◆ **PROBLEM TO WORK ON**
Print the data once more, exactly as given. Drop the pictures.

◆ **DATASET CONTENT**
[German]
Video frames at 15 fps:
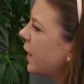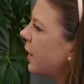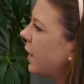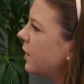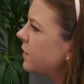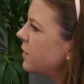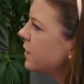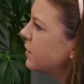
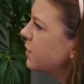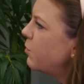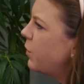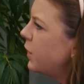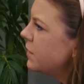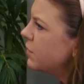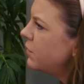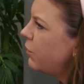Heißt das, im
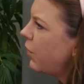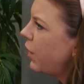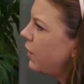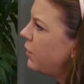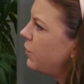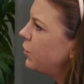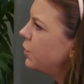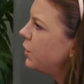besten
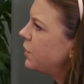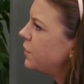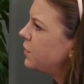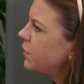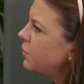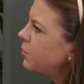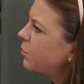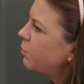Falle würde ich
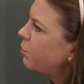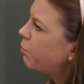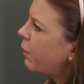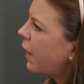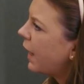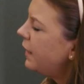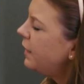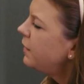dich
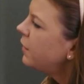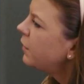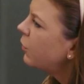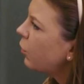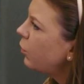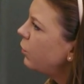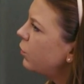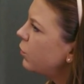bei der
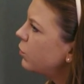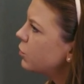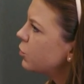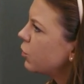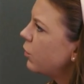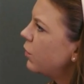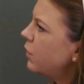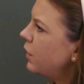Gründung
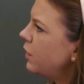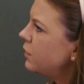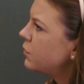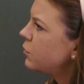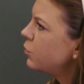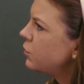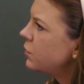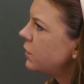schon
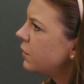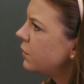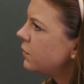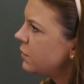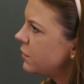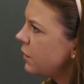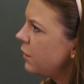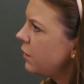
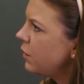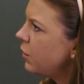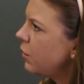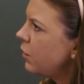hinzuziehen?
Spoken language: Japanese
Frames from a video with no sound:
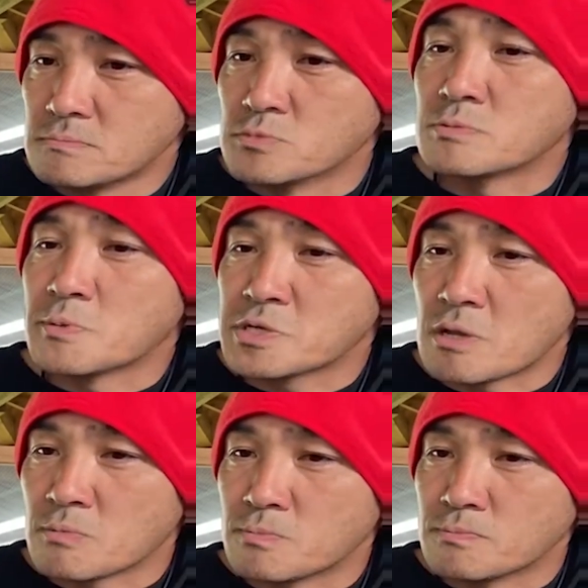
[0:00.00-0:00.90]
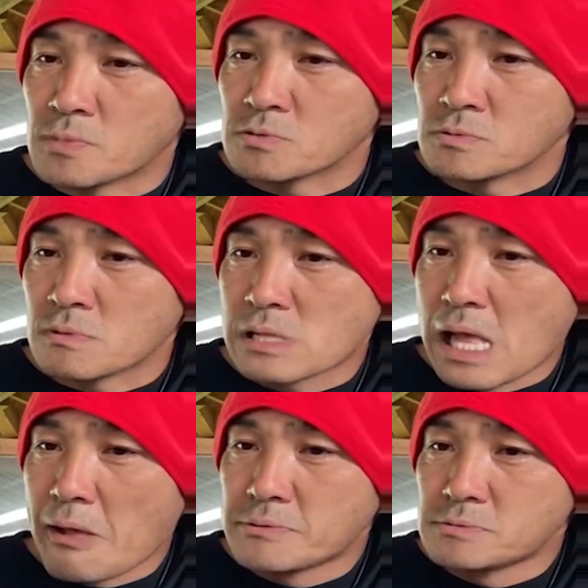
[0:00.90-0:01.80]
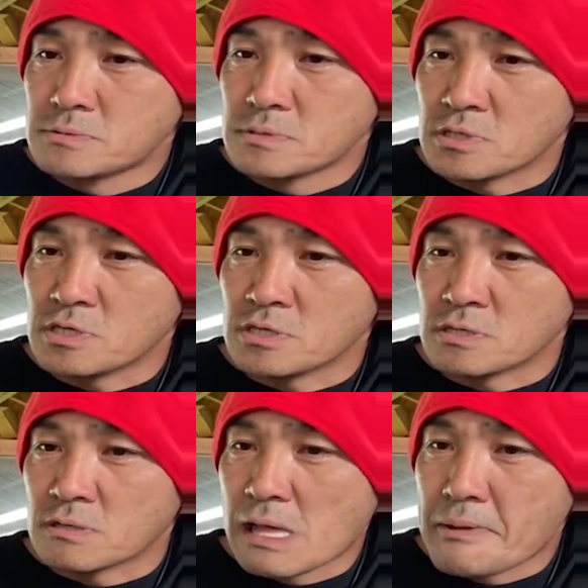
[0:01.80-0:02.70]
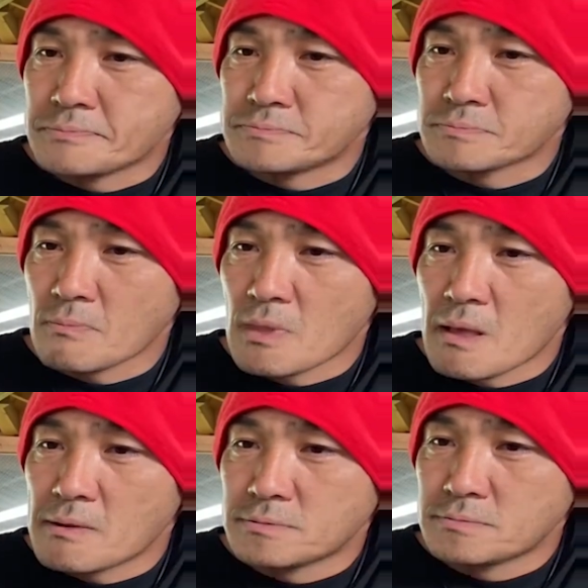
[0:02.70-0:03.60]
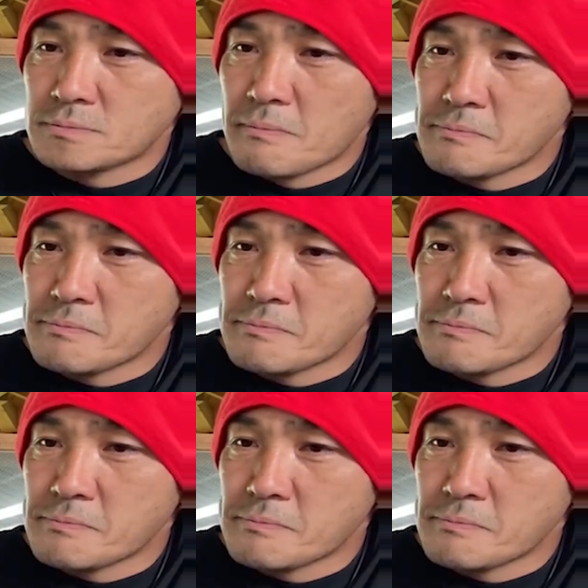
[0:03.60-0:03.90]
うそのままいきなバトル8位はいい8位ちゃう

◆ **TASK RESULT**
[German]
Video frames at 15 fps:
Heißt das, im
besten
Falle würde ich
dich
bei der
Gründung
schon
hinzuziehen?
Spoken language: Japanese
Frames from a video with no sound:
[0:00.00-0:00.90]
[0:00.90-0:01.80]
[0:01.80-0:02.70]
[0:02.70-0:03.60]
[0:03.60-0:03.90]
うそのままいきなバトル8位はいい8位ちゃう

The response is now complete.